I highly doubt XPoint is DDR4 compatible because of the massive performance drop when the CPU tries to access it. Most likely, select Xeon processors will have DIMMs + XPoint DIMMs with two separate controllers (one for each) and only be compatible with a land grid array that has DIMM slots for both.
That's another thing. You're already talking about some optimization. And you're right: the memory controller has to know, what kind of DIMM is plugged in.
Furthermore, RAM needs to be refreshed from time to time (there's an instructions for that) - XPoint doesn't. But once the MC knows what tech is on the DIMM, it'll know what instructions to send.
But other than that, it's accessed the same way RAM is, so it could use the same instructions set (~subset).
So how does the system know how to use it if it sees it as just another DIMM stick? There have to be some changes under the hood.

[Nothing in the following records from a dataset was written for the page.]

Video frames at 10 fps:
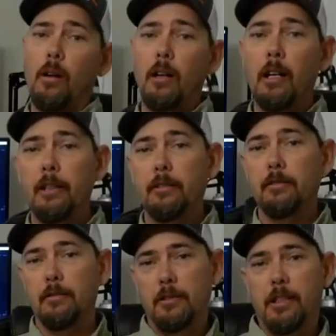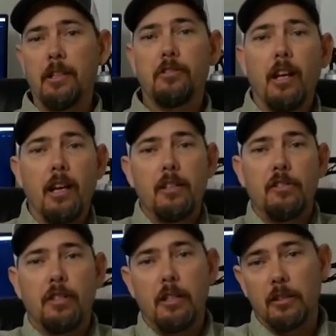all right. Yesterday, you
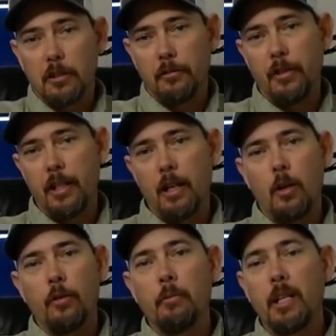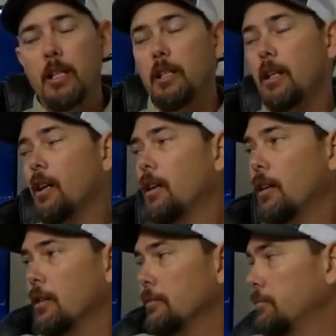seen a little video of me
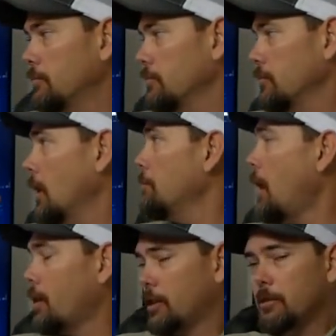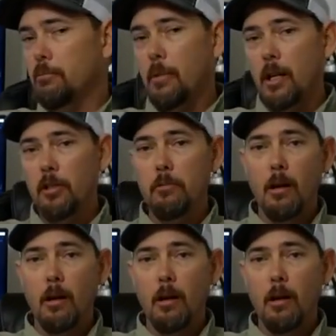unboxing my new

The system "knows" because it's been designed to know. It also knows the clocks and latencies of RAM.
That's why Optane is only supported by some CPU+chipset combinations.

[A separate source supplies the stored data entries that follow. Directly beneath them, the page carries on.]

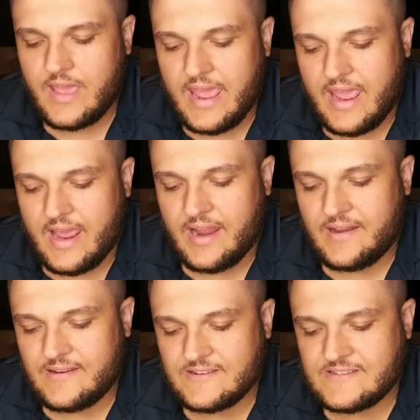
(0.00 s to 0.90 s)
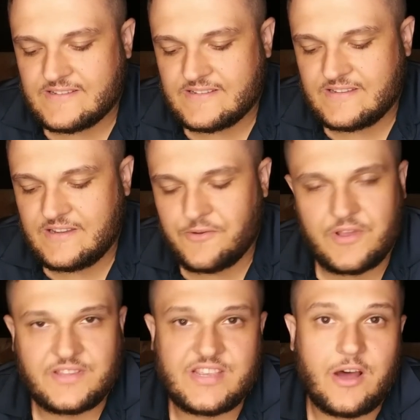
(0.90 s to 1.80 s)
And you
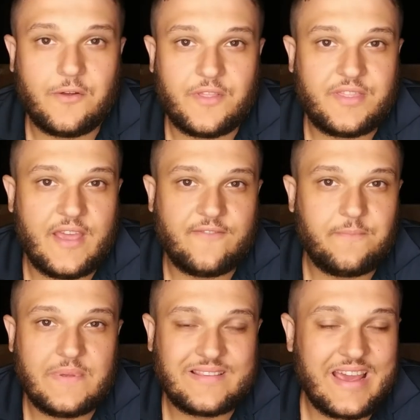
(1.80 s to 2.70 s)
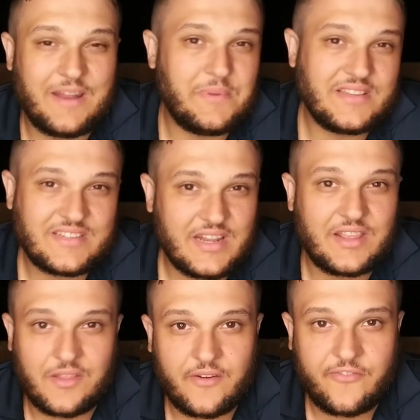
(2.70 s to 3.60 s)
could tell that they've been kind of been
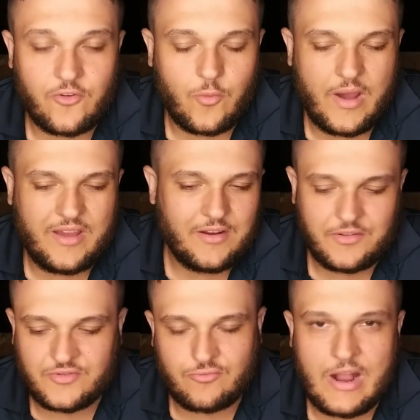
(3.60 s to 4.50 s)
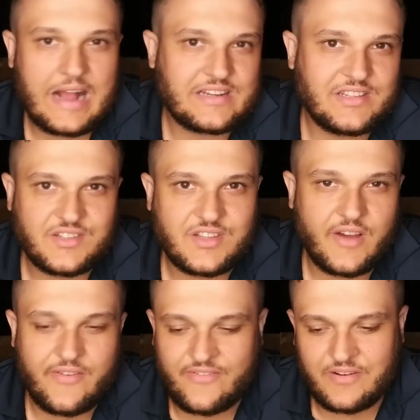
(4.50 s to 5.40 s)
sitting there for a while. You know, there's rocks and
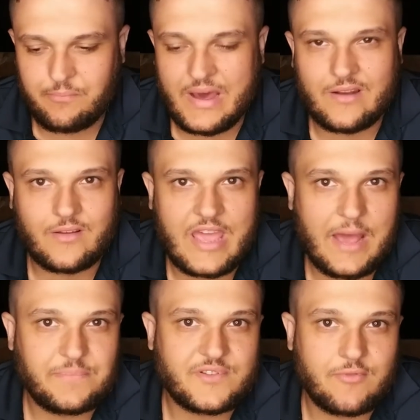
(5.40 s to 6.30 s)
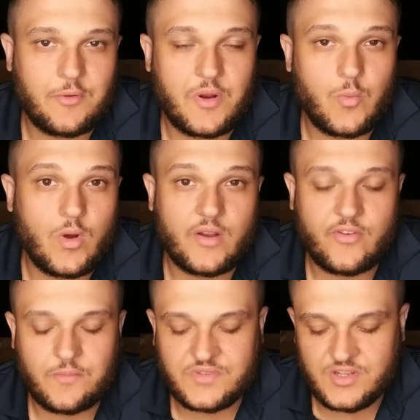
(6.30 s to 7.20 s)
stuff. I found bottle caps thrown in one of
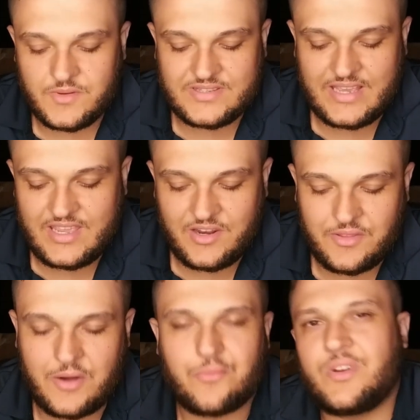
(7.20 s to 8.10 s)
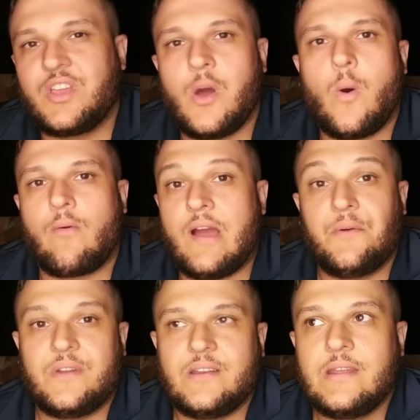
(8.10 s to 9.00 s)
them. So it's like, you know, they don't really go
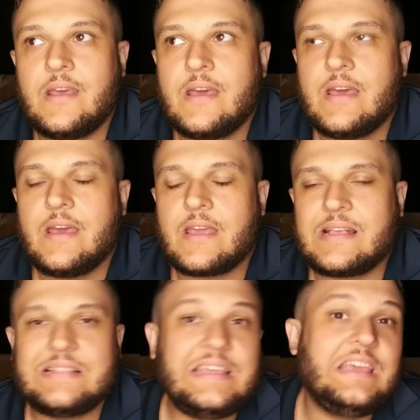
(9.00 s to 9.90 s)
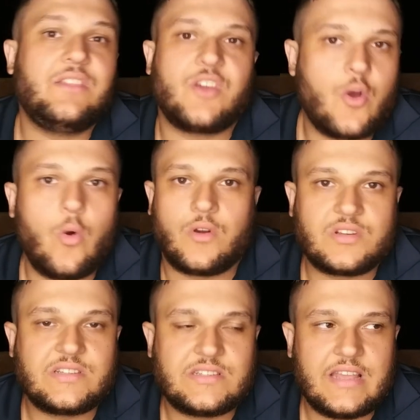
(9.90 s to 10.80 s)
around and clean the
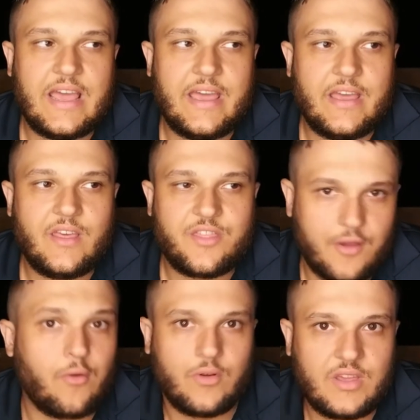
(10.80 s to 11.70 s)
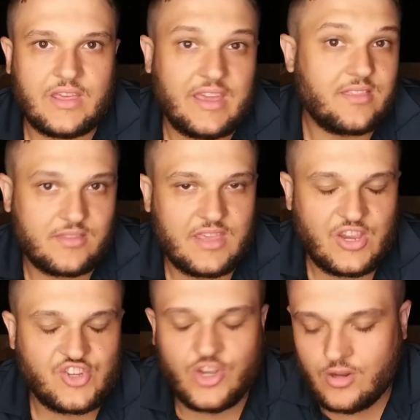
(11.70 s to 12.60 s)
course thoroughly like they
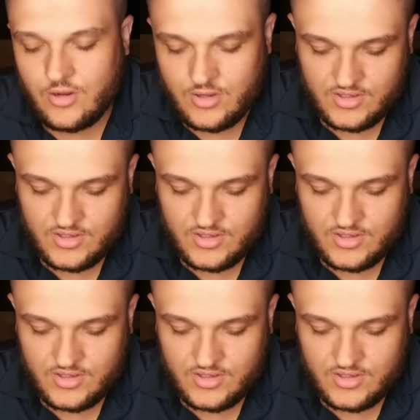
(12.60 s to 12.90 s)
should.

But other than that Optane is a lot like RAM and, no offense, all these discussions about it being a cache of some sort are pointless.
It's not like the whole PC idea has to be rebuilt because we're forcing an SSD into a RAM socket. XPoint is a lot more similar to RAM than to a NAND SSD. We should treat it that way.
So now we simply have 2 types of DIMM: fast DDR and slow (but larger and persistent) XPoint. It's only important for the PC to know how to use them.
If we had such choice from the start, XPoint would seem totally natural.